You can check the Hide all Microsoft services box and then see only third-party services. Again be very careful when unchecking stuff here. A lot of people will tell you just to uncheck everything and your computer will boot up super fast. That’s true, but half the hardware and software on your system wont’ work either.
If you’re really keen on disabling a third-party service (like one of those updater-type ones), do a Google search and do a little research before you just uncheck it. Using this tool is great for troubleshooting problems in Windows, but it’s not the best way to increase computer performance.
You’re probably familiar with the first screenshot in this guide because it’s the second most common place to manage Windows services. Open Control Panel, then Administrative Tools and click on Services. Here you can double-click on any service and you’ll have four tabs: General, Log on, Recovery and Dependencies.
On the General tab, you can start, stop, pause and resume the service. If anything is greyed out, it probably means the service does not support that command.
You can also see the exact path to the executable that is being run and you can change theStartup type (Automatic, Automatic (Delayed Start), Manual, Disabled). Automatic (Delayed Start) is a new option starting in Windows Vista that basically delays the start of the service so that Windows can boot faster to the desktop. If you check out the Windows Update service, for example, you’ll notice that it’s default setting is Delayed Start.
In addition to delaying the loading of the service until after all the normal Automatic services are started, the delayed start services are loaded with the lowest priority for disk I/O and CPU usage, which means they won’t slow your system down in order to start up.
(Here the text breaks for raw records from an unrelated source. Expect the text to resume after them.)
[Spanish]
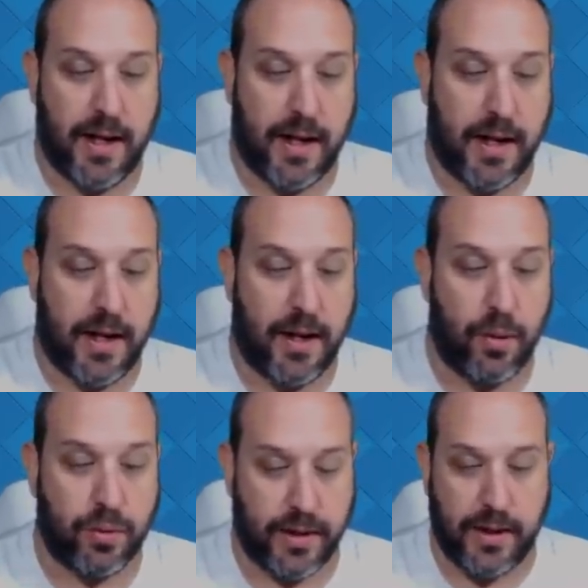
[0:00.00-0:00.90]
eh,
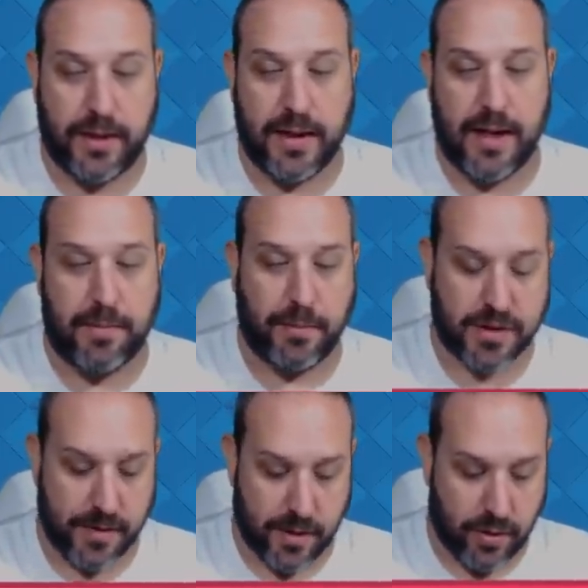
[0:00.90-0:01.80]
utiliza,
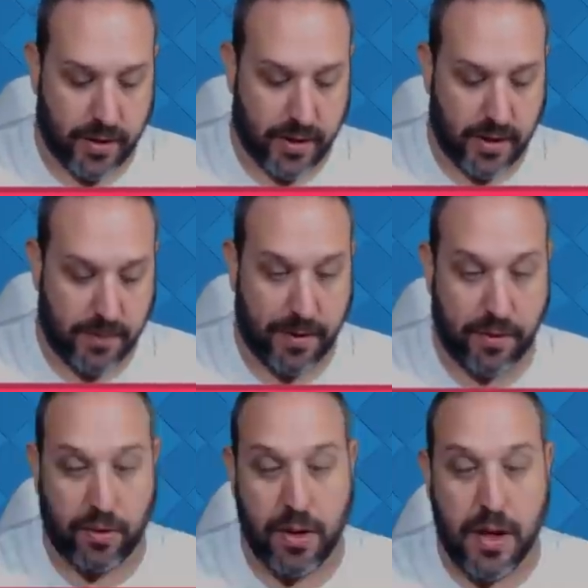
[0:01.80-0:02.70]
vamos a verlo, el
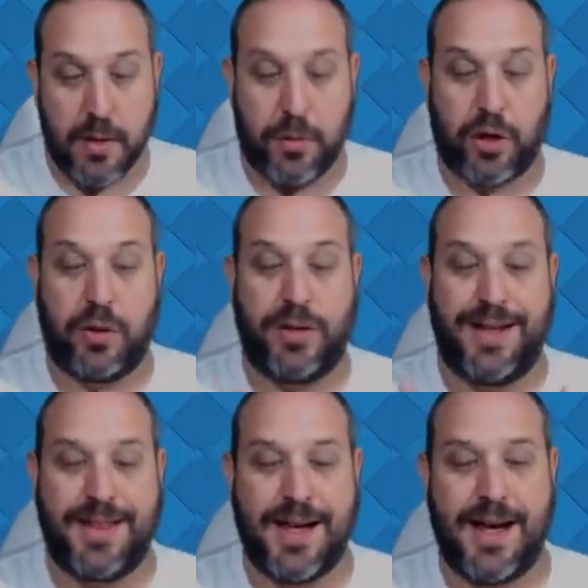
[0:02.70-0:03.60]
mazo, porque
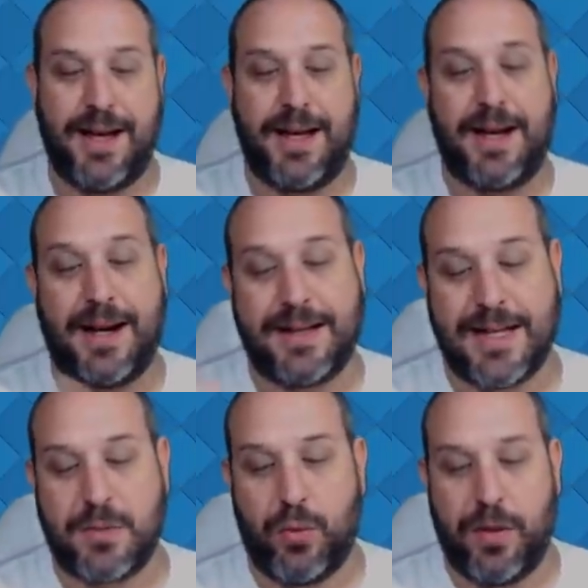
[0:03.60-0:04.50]
utiliza eh,
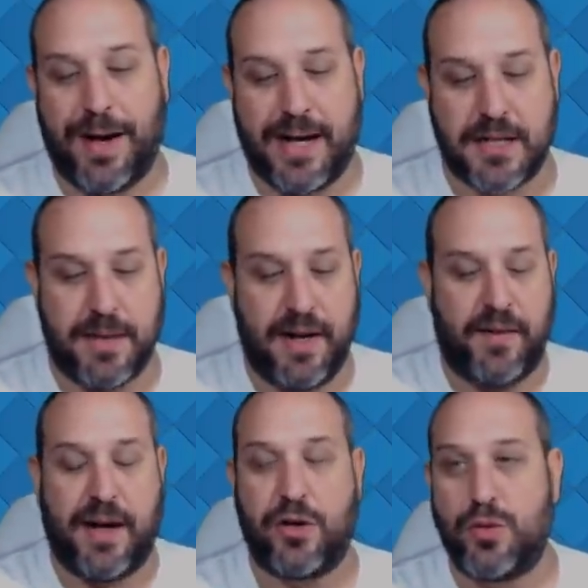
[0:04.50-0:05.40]
cartas muy bajas, ¿vale?
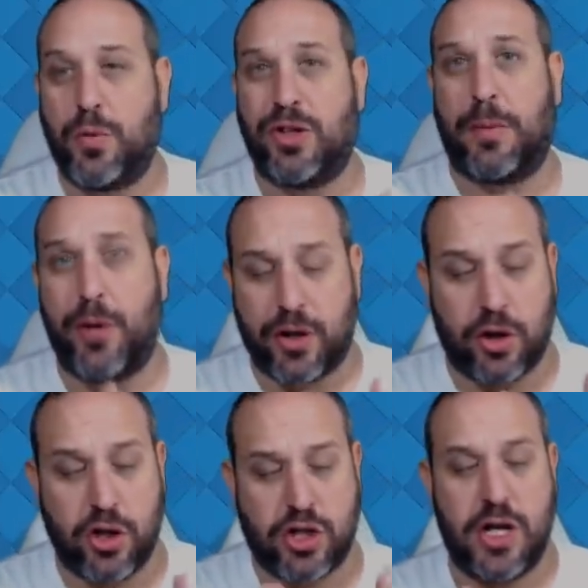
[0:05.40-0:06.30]
Fijaros,
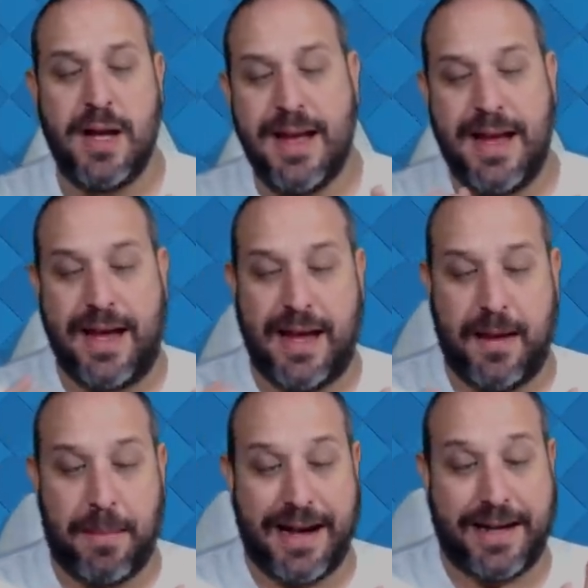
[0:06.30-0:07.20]
Montapuercos,
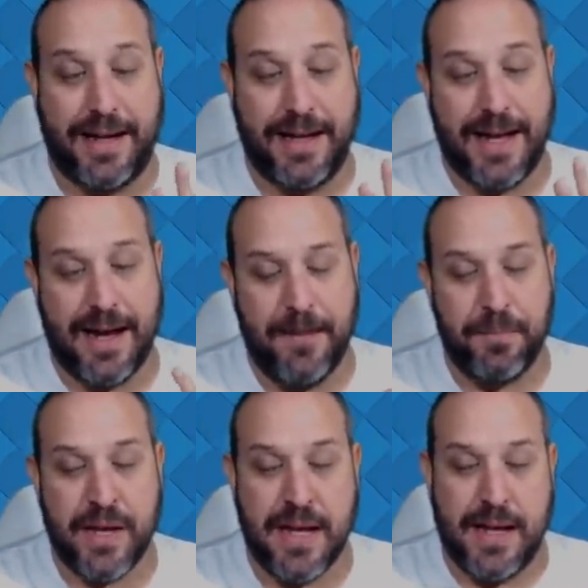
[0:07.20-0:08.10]
valquiria
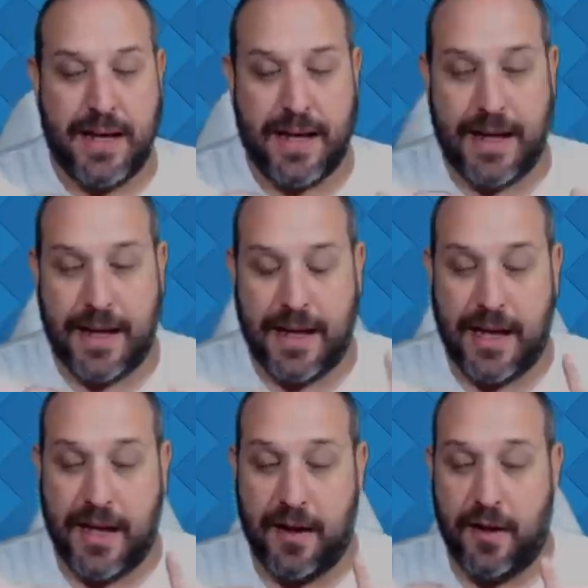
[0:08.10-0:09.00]

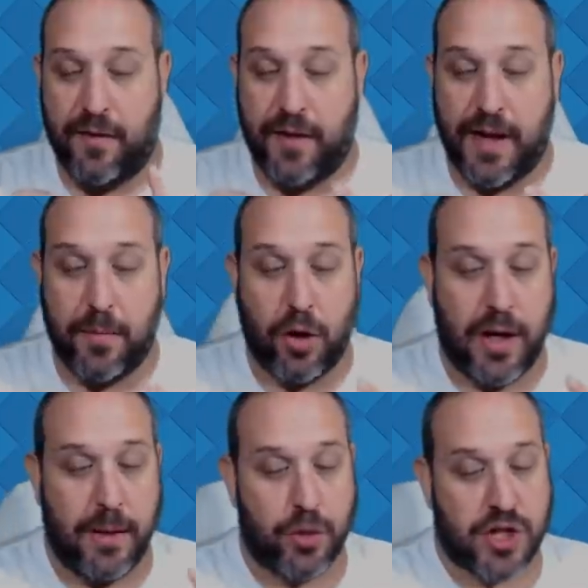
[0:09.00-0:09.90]

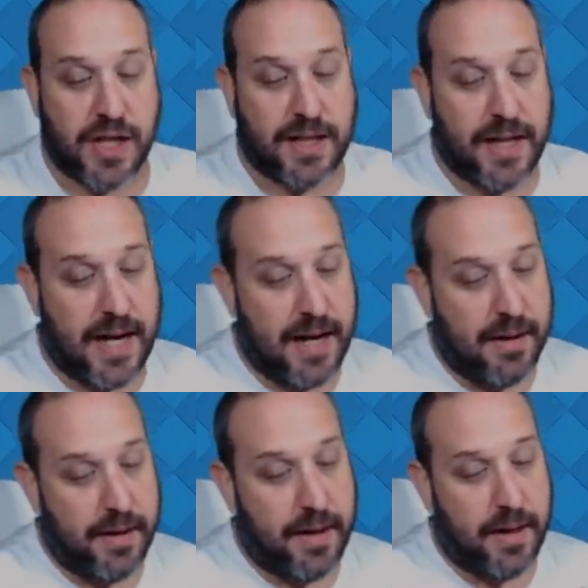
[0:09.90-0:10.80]
Firebole,
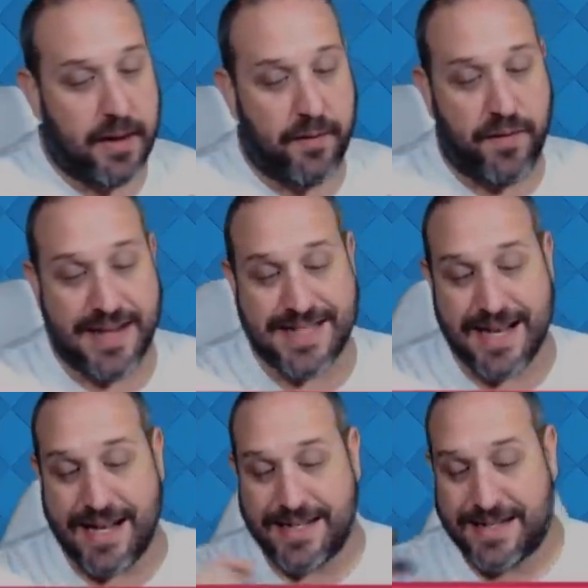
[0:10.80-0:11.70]
Mosquetera,
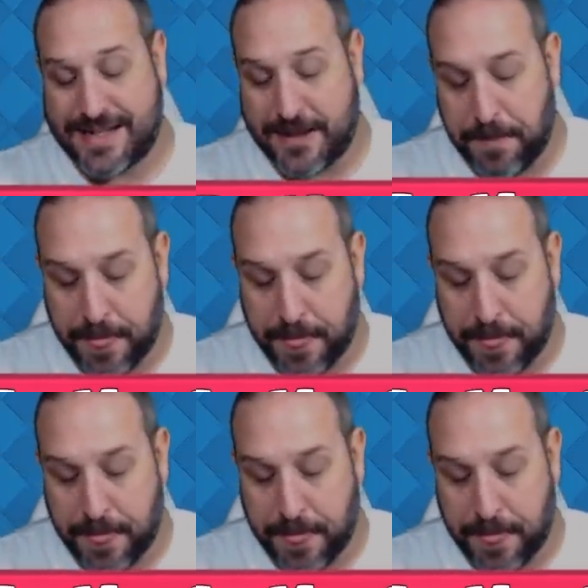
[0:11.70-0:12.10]
Flechas,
The Log On tab is where you choose one of the special accounts or choose a user-created account for the service to run under. Changing the account that a service uses is not recommended at all unless it’s a service you created yourself.
On the Recovery tab, you can specify what should happen if the service were to crash for example. By default, most Windows services have it set to Take no action, but there are some like the Print Spooler service that are set to automatically restart, which is good since you don’t want to lose your ability to print just because the print spooler service crashes once.
The last tab basically shows you which services the current service depends on and which services are dependent on the current service. A lot of times if you have to restart one service, you will have to restart multiple services since they are all dependent on each other.
Windows services are essential for Windows to run properly and disabling services should be done with extreme care. It should only be done by someone who understands processes and can run and analyze tools like ProcessExplorer and Autoruns. You should also always do a bit of Googling to make sure what you’re doing is not going to mess something up. The worst thing you can do is read an article by random tech guy, disable a bunch of services and then go back to using your computer like normal.
Eventually, you’ll run into some problem and it’ll be very hard to figure out what the root cause is. Having a few extra processes running on your system with current hardware these days is really not an issue. Unless there is a very specific and urgent need, do not disable services in Windows.